**Task goal:** Look below for the line with "[00:19:32.68 to 00:19:33.68]", then repeat it and all lines after it, exactly, minus any pictures.

[Collected data entries]
[Start of Attachment]
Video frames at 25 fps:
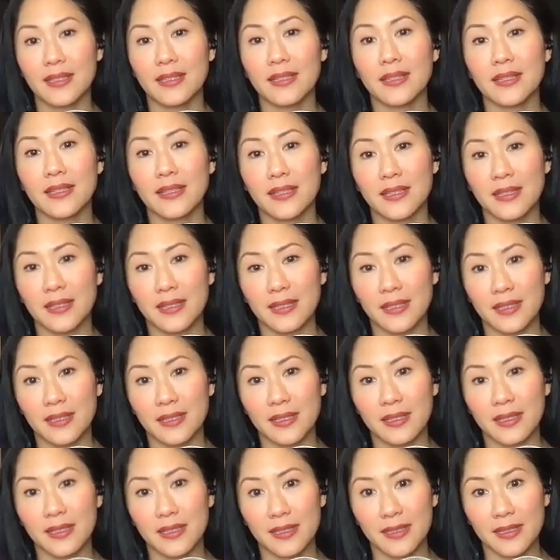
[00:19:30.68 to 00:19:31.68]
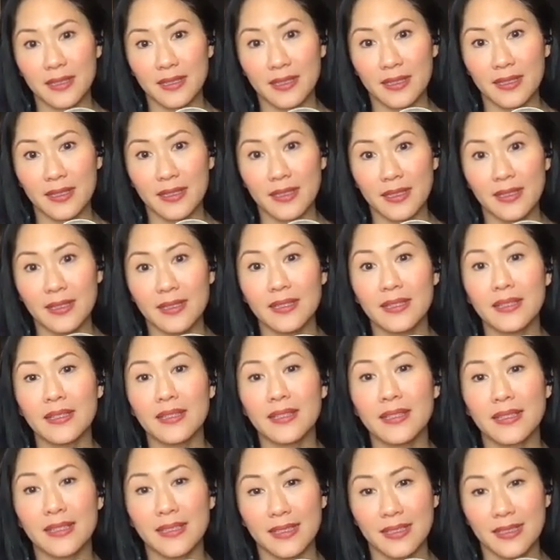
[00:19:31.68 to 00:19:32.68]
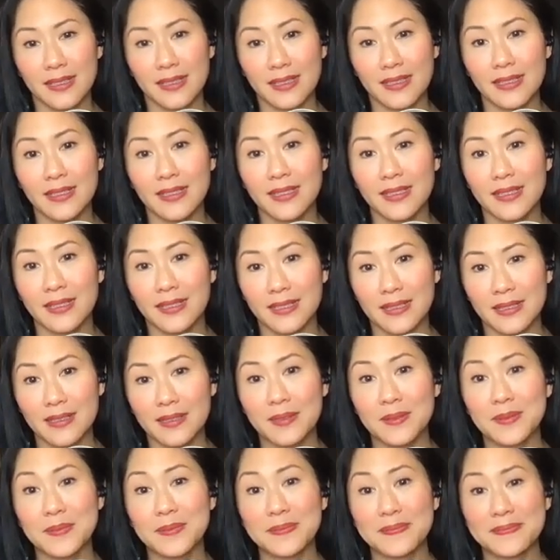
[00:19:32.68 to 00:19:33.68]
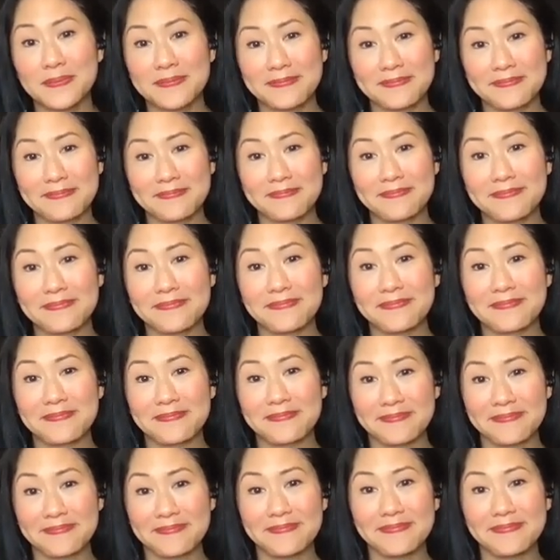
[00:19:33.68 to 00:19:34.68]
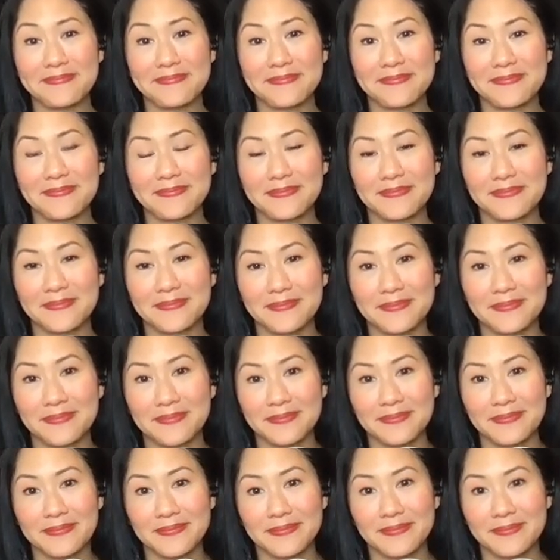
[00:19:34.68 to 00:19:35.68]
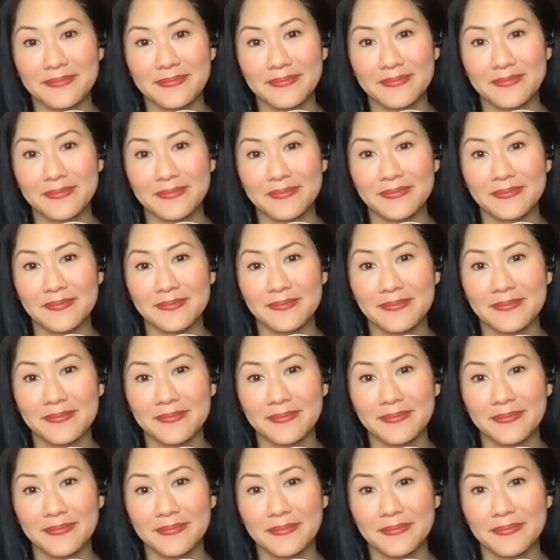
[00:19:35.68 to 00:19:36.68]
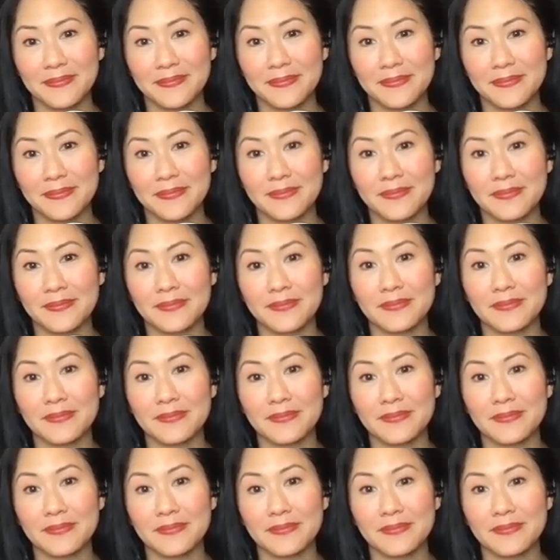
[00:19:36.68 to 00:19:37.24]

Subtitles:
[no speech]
[End of Attachment]
**Reply:**
[00:19:32.68 to 00:19:33.68]
[00:19:33.68 to 00:19:34.68]
[00:19:34.68 to 00:19:35.68]
[00:19:35.68 to 00:19:36.68]
[00:19:36.68 to 00:19:37.24]

Subtitles:
[no speech]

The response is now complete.